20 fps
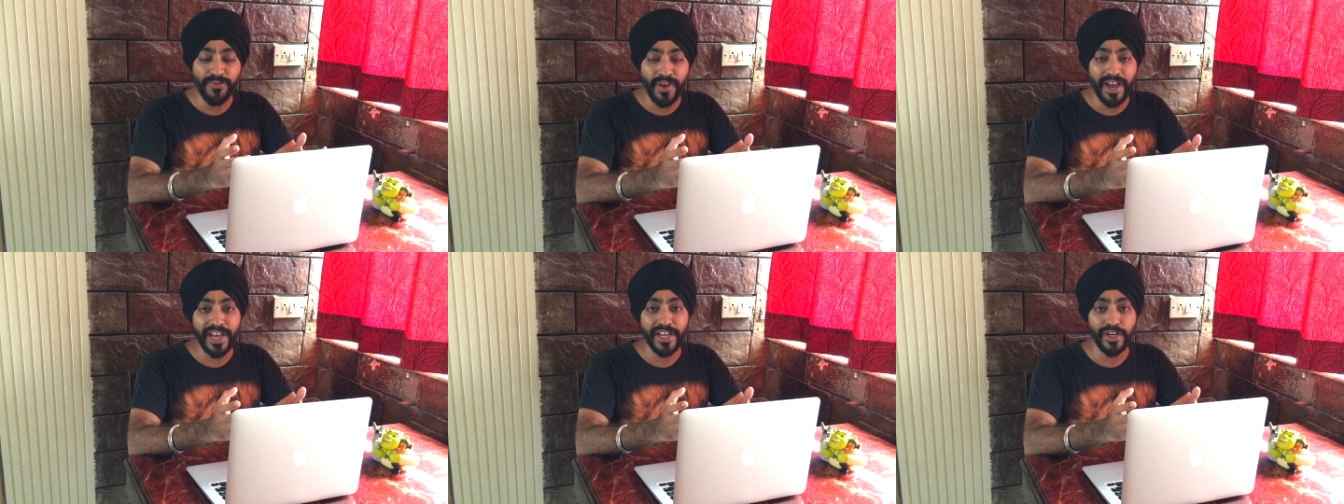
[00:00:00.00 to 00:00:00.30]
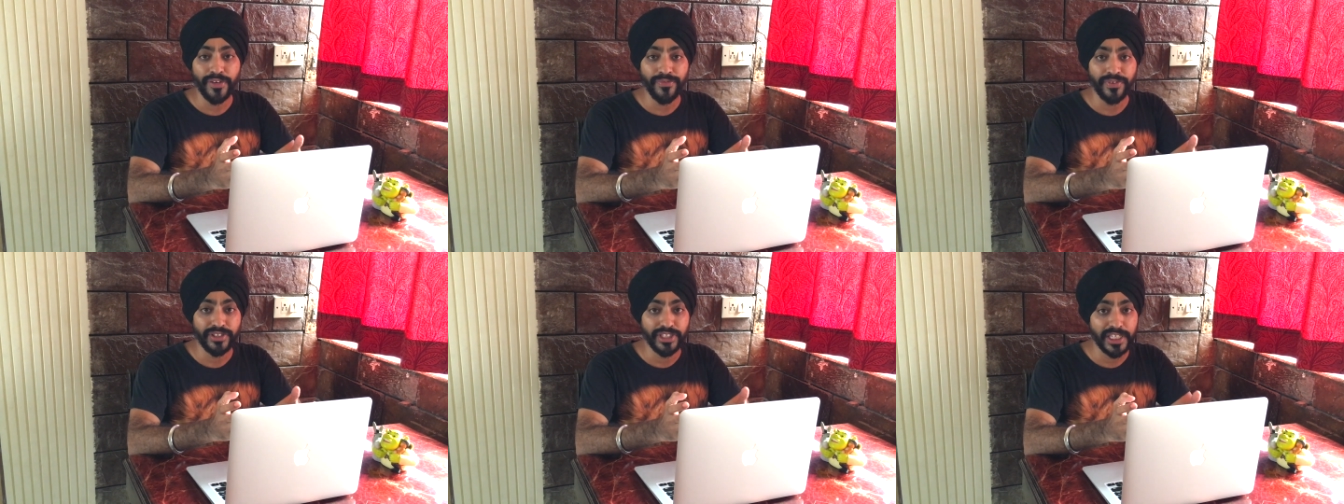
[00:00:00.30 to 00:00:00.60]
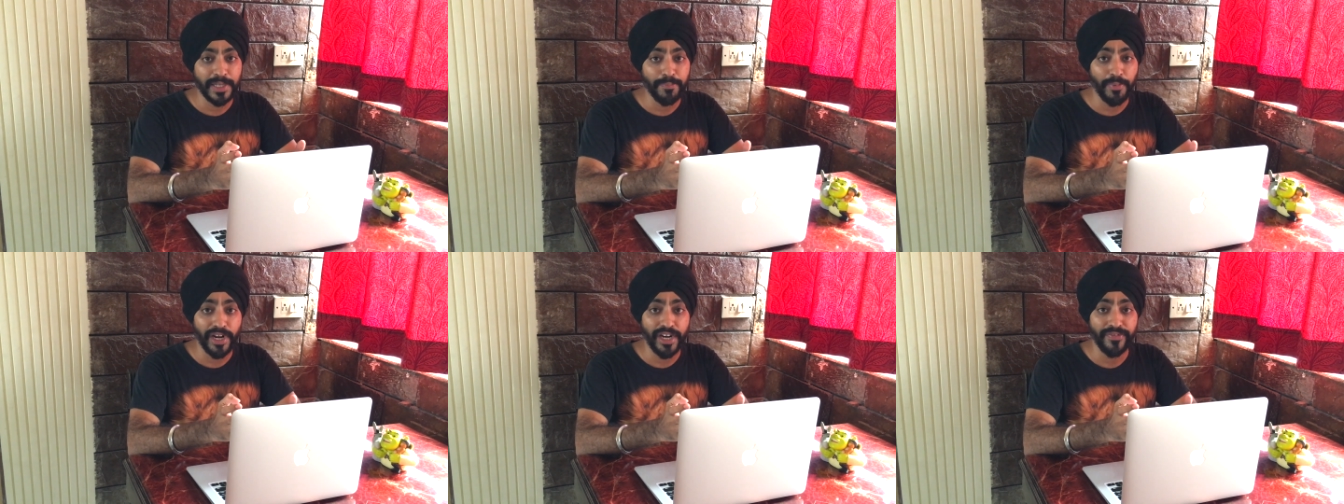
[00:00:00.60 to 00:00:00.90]
a fan of a
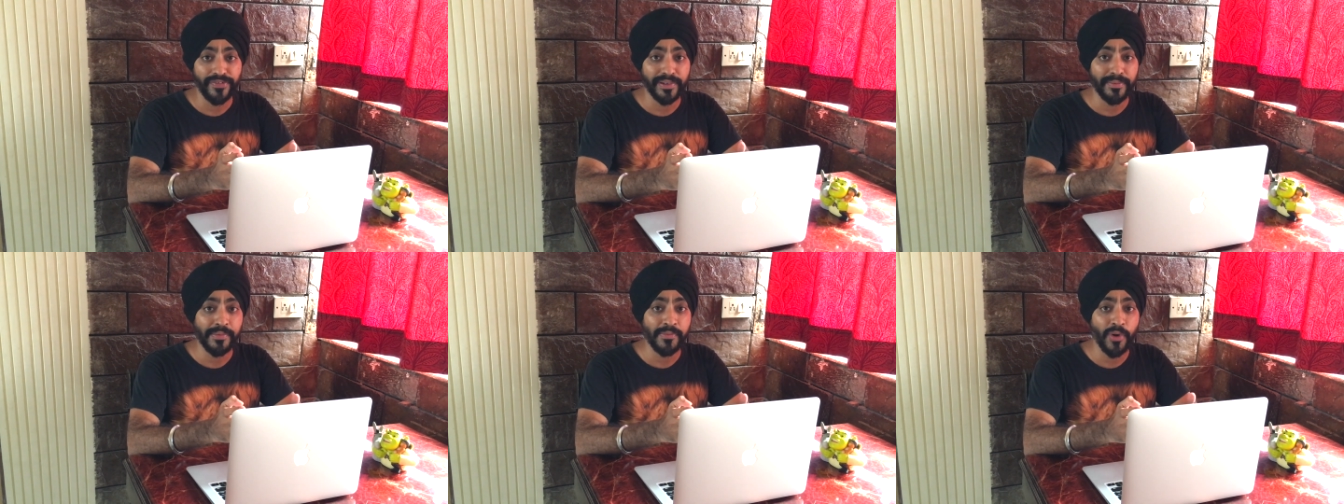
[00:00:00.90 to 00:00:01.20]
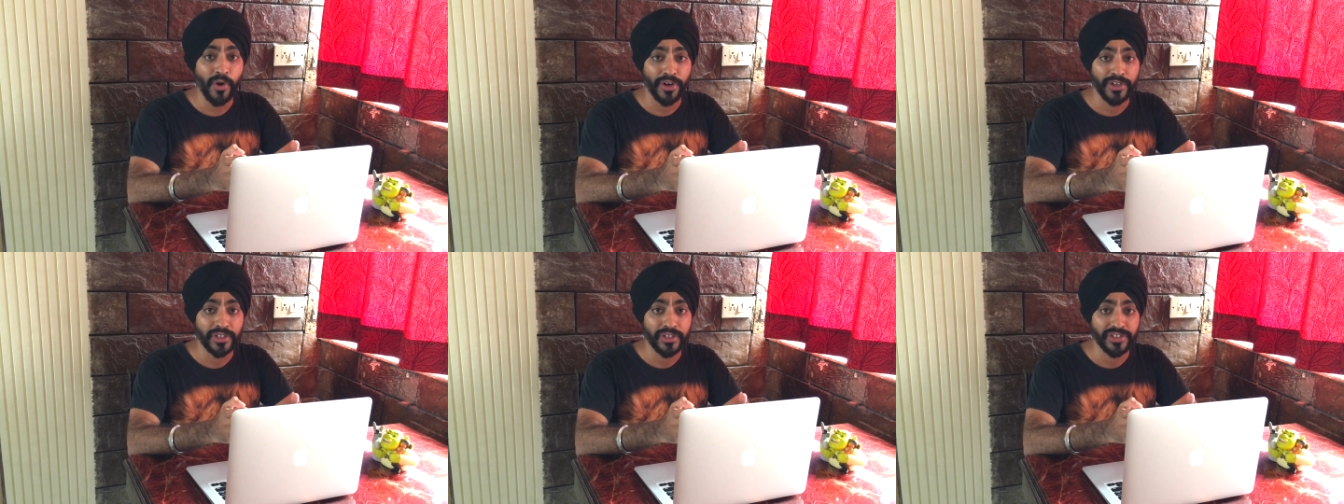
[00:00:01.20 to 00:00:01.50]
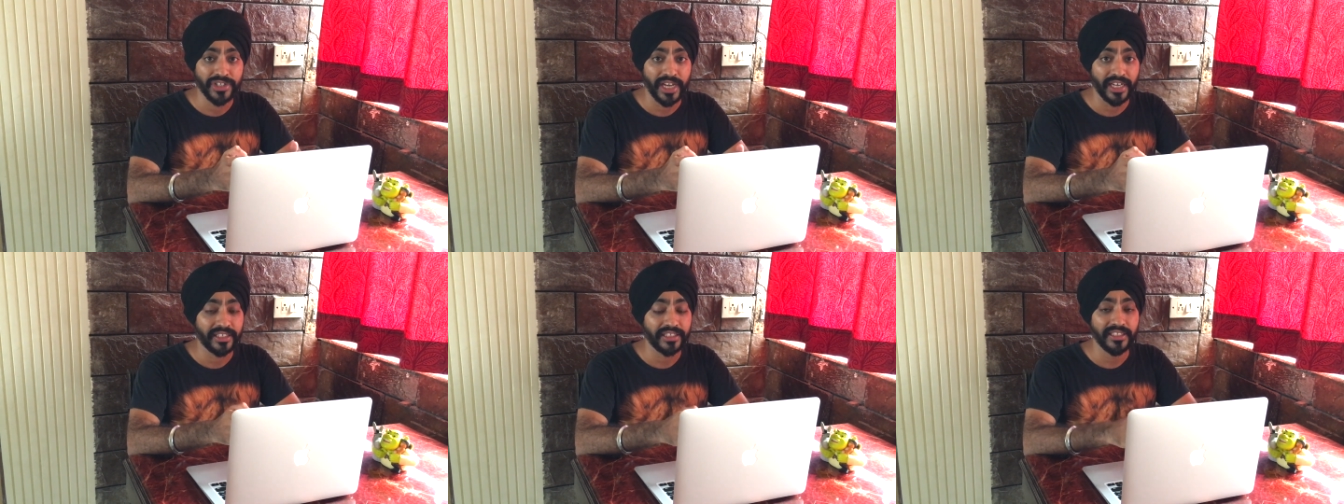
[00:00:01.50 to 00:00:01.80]
3.5mm
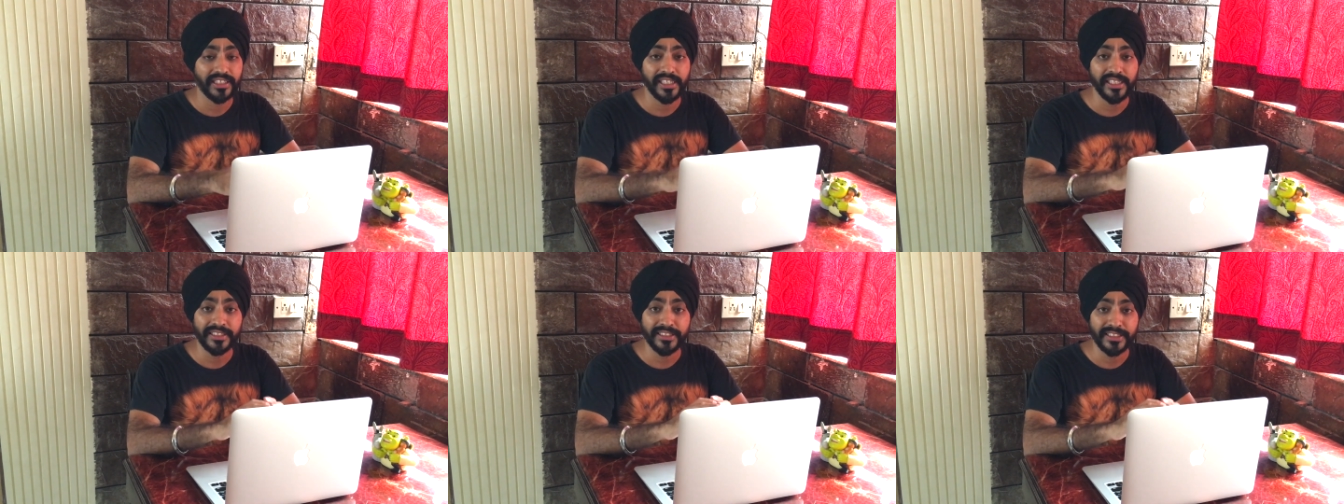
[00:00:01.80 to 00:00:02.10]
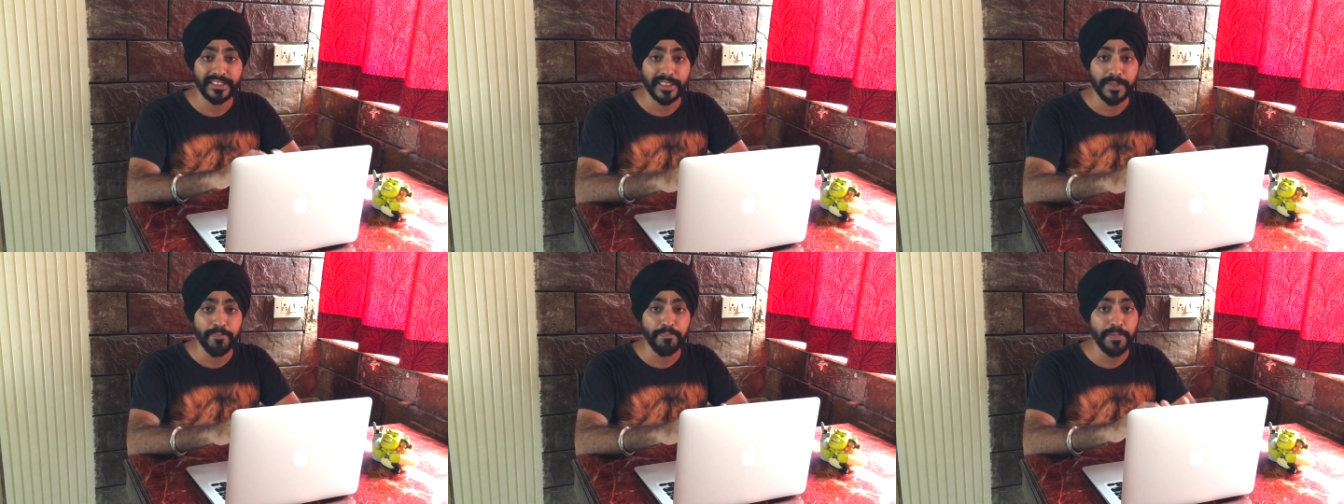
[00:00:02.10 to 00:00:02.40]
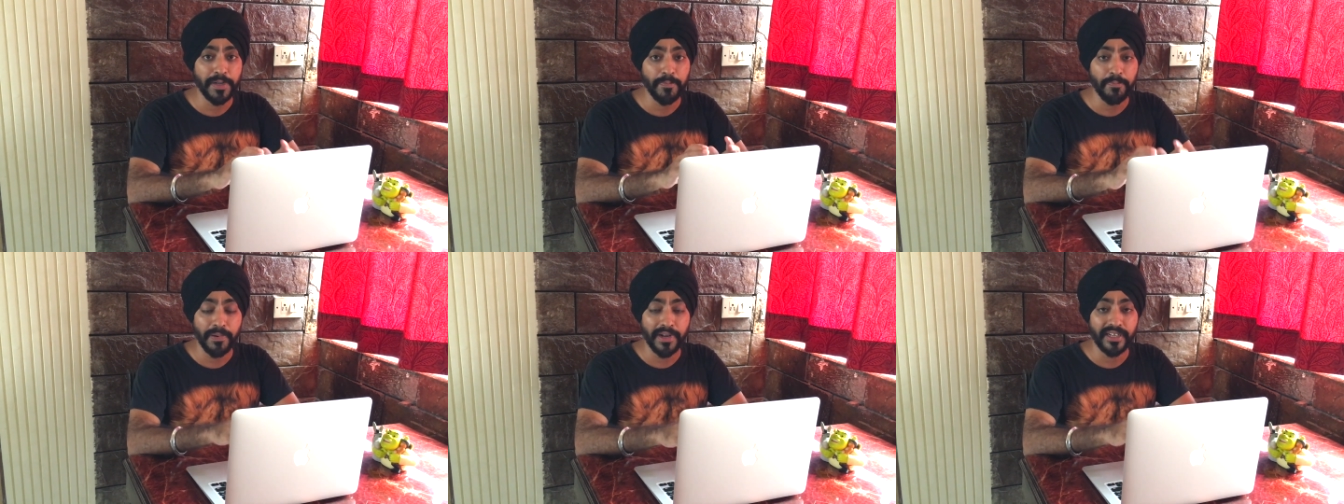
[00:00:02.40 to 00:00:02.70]
audio jack. It's
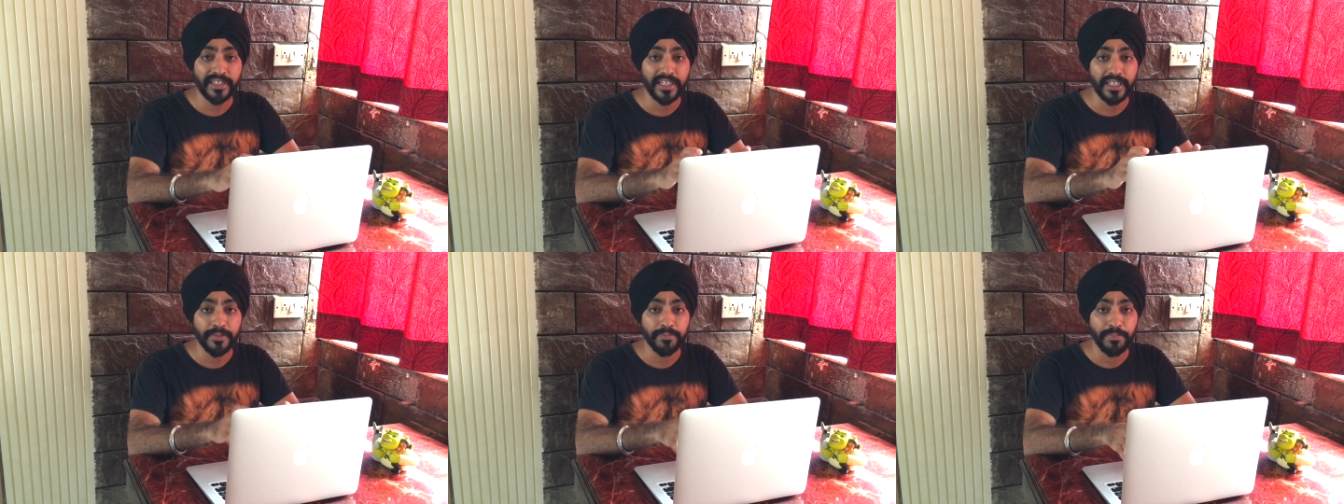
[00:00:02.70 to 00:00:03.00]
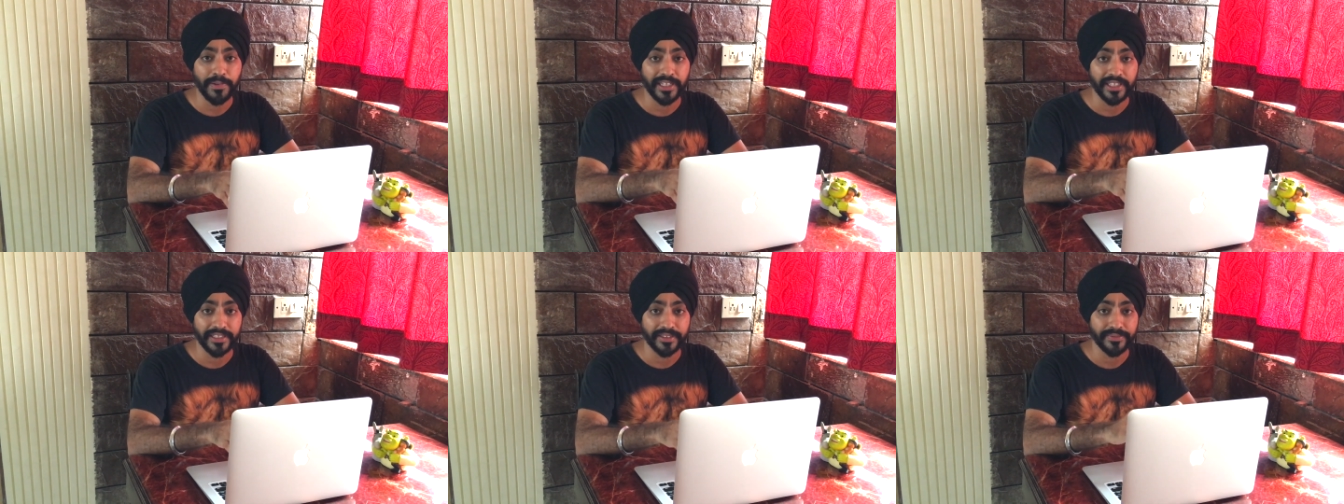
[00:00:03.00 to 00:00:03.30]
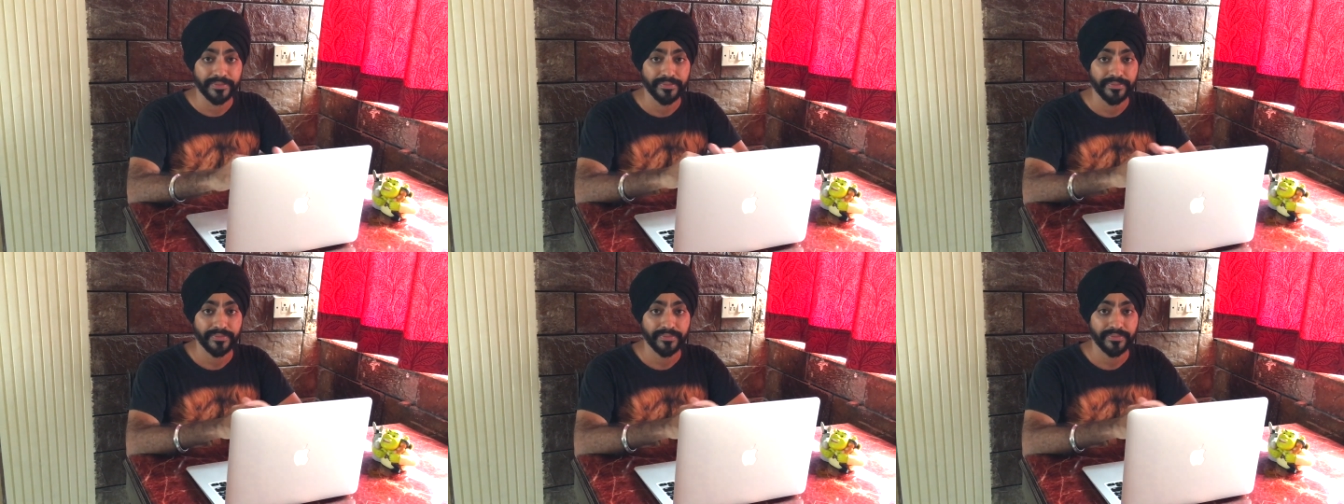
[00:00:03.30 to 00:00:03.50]
simple plug and play.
___
> **Your instructions**: Since the pictures are not wanted, set down only the rest of each record, exactly as above.

> **Answer to this problem**:
20 fps
[00:00:00.00 to 00:00:00.30]
[00:00:00.30 to 00:00:00.60]
[00:00:00.60 to 00:00:00.90]
a fan of a
[00:00:00.90 to 00:00:01.20]
[00:00:01.20 to 00:00:01.50]
[00:00:01.50 to 00:00:01.80]
3.5mm
[00:00:01.80 to 00:00:02.10]
[00:00:02.10 to 00:00:02.40]
[00:00:02.40 to 00:00:02.70]
audio jack. It's
[00:00:02.70 to 00:00:03.00]
[00:00:03.00 to 00:00:03.30]
[00:00:03.30 to 00:00:03.50]
simple plug and play.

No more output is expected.